By: Kayleigh Yerdon, Cornell University If you haven’t heard of the Google Lunar XPRIZE yet, you can (and really should) read up about it here. The competition, which started in 2007, is nearing its culmination in 2017 and it’s almost certain to get tons of media coverage. When the competition began, 29 individual teams from 16 different countries took Google’s seemingly impossible challenge: to land a privately funded rover on the moon, travel 500 meters, and send high definition videos and pictures back to Earth. No big deal. With all of that, the grand prize of up to $30 million seems like the least to worry about.

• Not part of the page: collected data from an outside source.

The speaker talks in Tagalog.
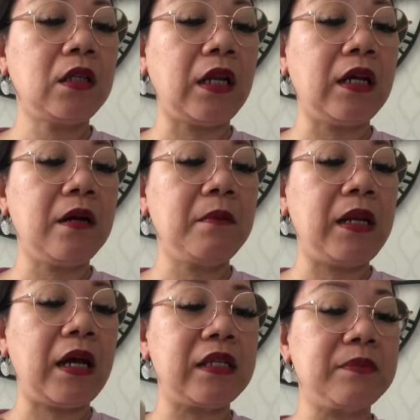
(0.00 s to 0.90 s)
talagang
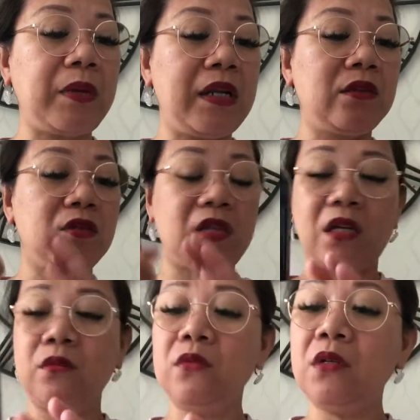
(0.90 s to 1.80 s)
malakas pala to sa
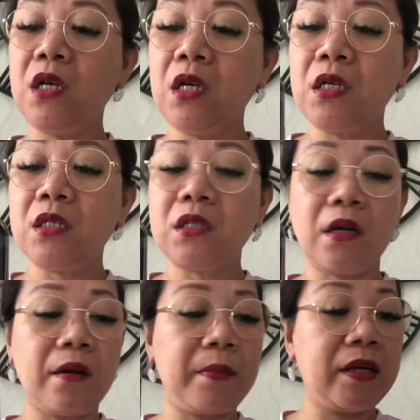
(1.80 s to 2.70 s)
ano,
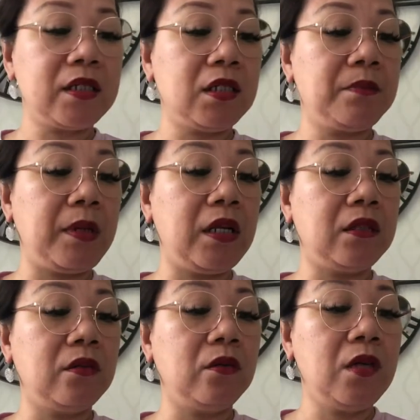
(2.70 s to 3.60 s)
sa market pala
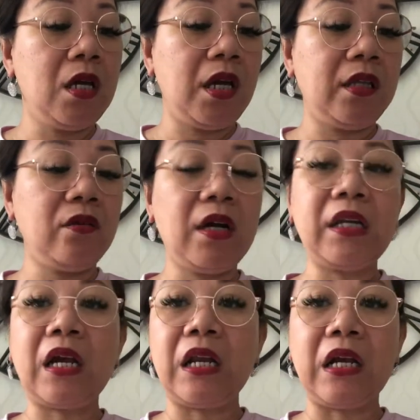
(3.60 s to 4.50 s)
to. Ito nga
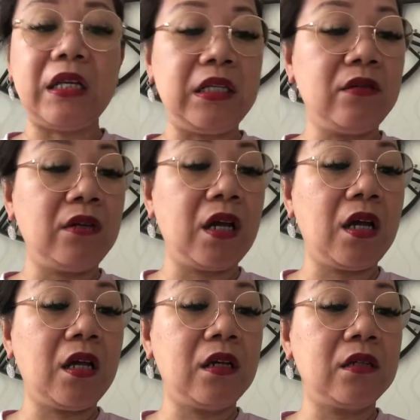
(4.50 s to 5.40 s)
nakalagay dito na
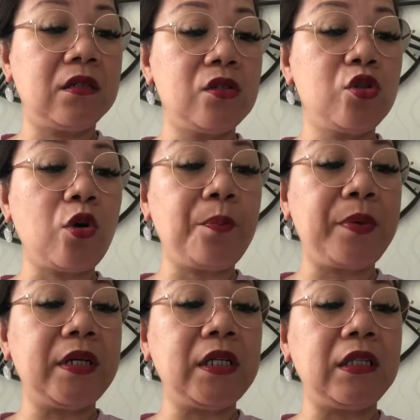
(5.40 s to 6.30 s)

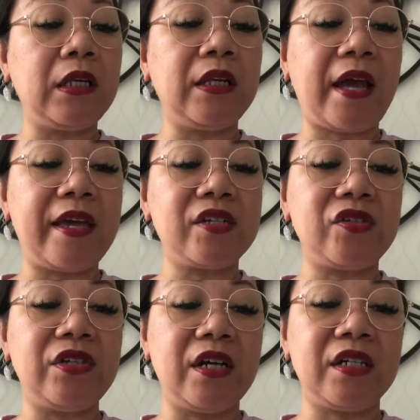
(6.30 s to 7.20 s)
super retina
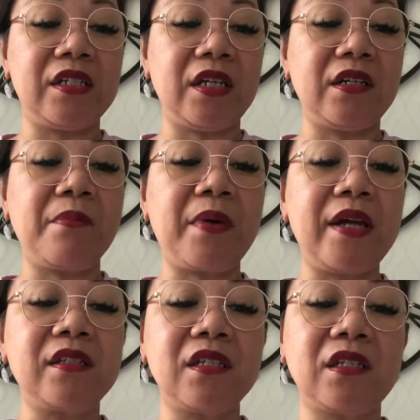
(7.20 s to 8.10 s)
XDR siya, the
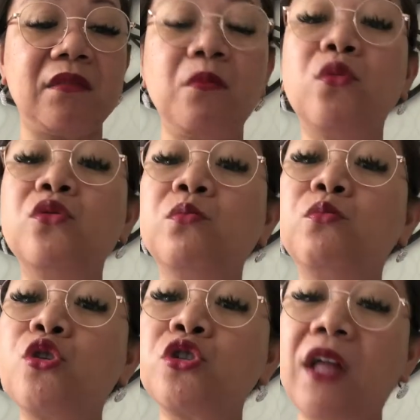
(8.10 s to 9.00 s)
brightest and mo
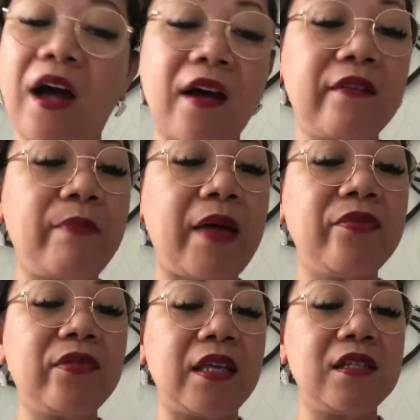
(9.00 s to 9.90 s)
most
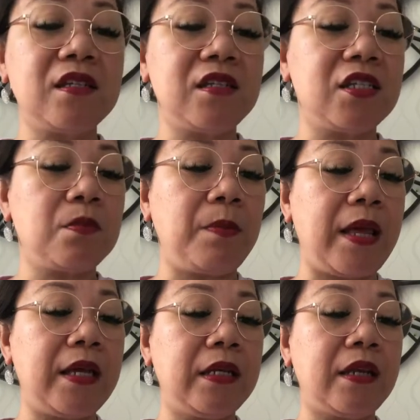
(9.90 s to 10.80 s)
advantage display
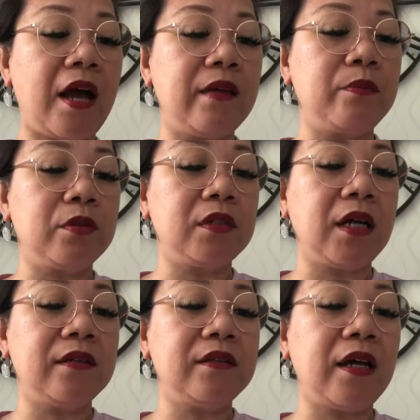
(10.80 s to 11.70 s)
in iPhone
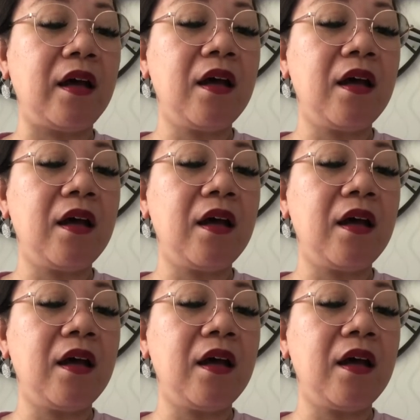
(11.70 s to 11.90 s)
and the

So far, 4 of the 16 teams remaining have proposed plans for launches to the moon. But, as is the case with many things, there are countless hurdles that these teams will need to jump before their plans can become reality. One of the most important obstacles for the Lunar X teams is getting approval to conduct commercial space activities beyond the Earth’s orbit – literally receiving permission to conduct their business on the moon. That seems pretty vital to the entire competition, if you ask me. But, vital and simple don’t always go hand in hand. In fact, no private corporation has ever been given permission to operate on the moon. Instead, companies have always been limited to operations within the Earth’s orbit.
Until last week, that is. Last week, one of the Lunar X competitors – a privately held company from Silicon Valley called Moon Express – received a milestone judgment, becoming the first private company ever to receive permission to go to the moon. After months of presenting plans to the US government, they were finally approved to launch in 2017.

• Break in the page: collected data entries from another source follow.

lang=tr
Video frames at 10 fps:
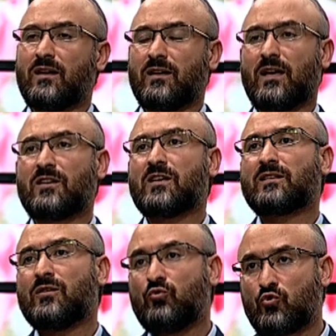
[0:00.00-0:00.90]
e,
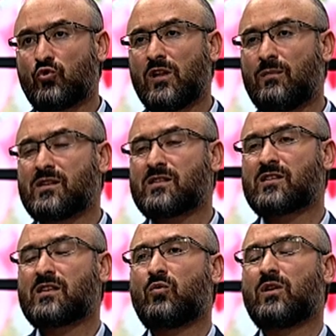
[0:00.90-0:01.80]
gerçekten düşünülemez,
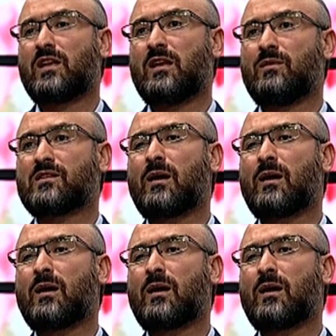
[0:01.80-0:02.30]
tasavvur edilemez.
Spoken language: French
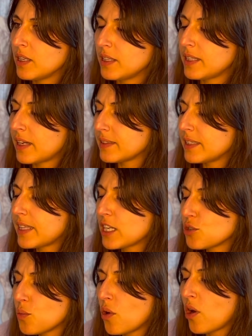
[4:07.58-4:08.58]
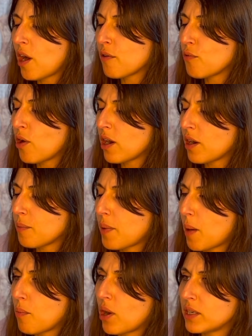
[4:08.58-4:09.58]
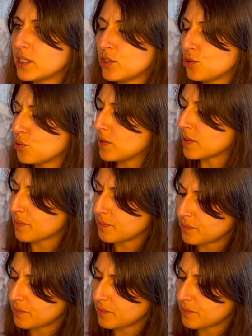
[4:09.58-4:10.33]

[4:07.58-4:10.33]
Il y a un détachement à avoir hein, par rapport à des choses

If Moon Express continues to live up to the dreams of the Google Lunar X competition creators, it could be the fourth entity in history to soft-land on the “Earth’s eighth continent.” The fourth entity ever. On a list behind the US, USSR, and China. Think about that. What could be the implications of having a corporation added to this list of nations that were all superpowers at the time of their missions?
First and foremost, the implications for Google could be huge. Realistically, if even one of the proposed Lunar X missions – Moon Express looking very promising at the moment – lands on the moon and completes its imaging tasks, Google will see nothing but high praise for its competition idea and its forward thinking.
Furthermore, its possible that the technology and space travel companies involved in both the creation and the launches of the rover(s) being sent could see major long term profits. What if it becomes a common thing for corporations to have “moon aspirations?” Moon Express co-founder Naveen Jain believes that corporate moon aspirations are no different from the founding of Snapchat or Pokémon Go, stating that, “we just don’t know what the thing is for the space industry yet.” But, if Moon Express’ mission is successful in 2017, the various technology companies responsible for turning “moon aspirations” into reality could see very bright futures.
Lastly, Moon Express itself is a little different. Instead of simply following Google’s competition rules and taking images of the moon, the company has gone farther and plans to begin mining the moon. Eventually, Moon Express plans to perform round-trip missions, create a fuel depot on the surface of the moon, and bring back resources to the Earth. Sound crazy? Yeah, Moon Express would essentially be creating it’s own industry!
While some of these plans sound (literally and figuratively) out of this world to us as investors right now, the honest answer is that we don’t know what is to come. With each passing year, corporate “moon aspirations” have become more and more achievable and Moon Express may be on the verge of achieving those dreams within the next year. Until then, the most we can do is watch Google’s stock and those of other affiliated technology companies, keep an eye on the plans for the Moon Express launch, and consider the implications of future business on the Earth’s “eighth continent.”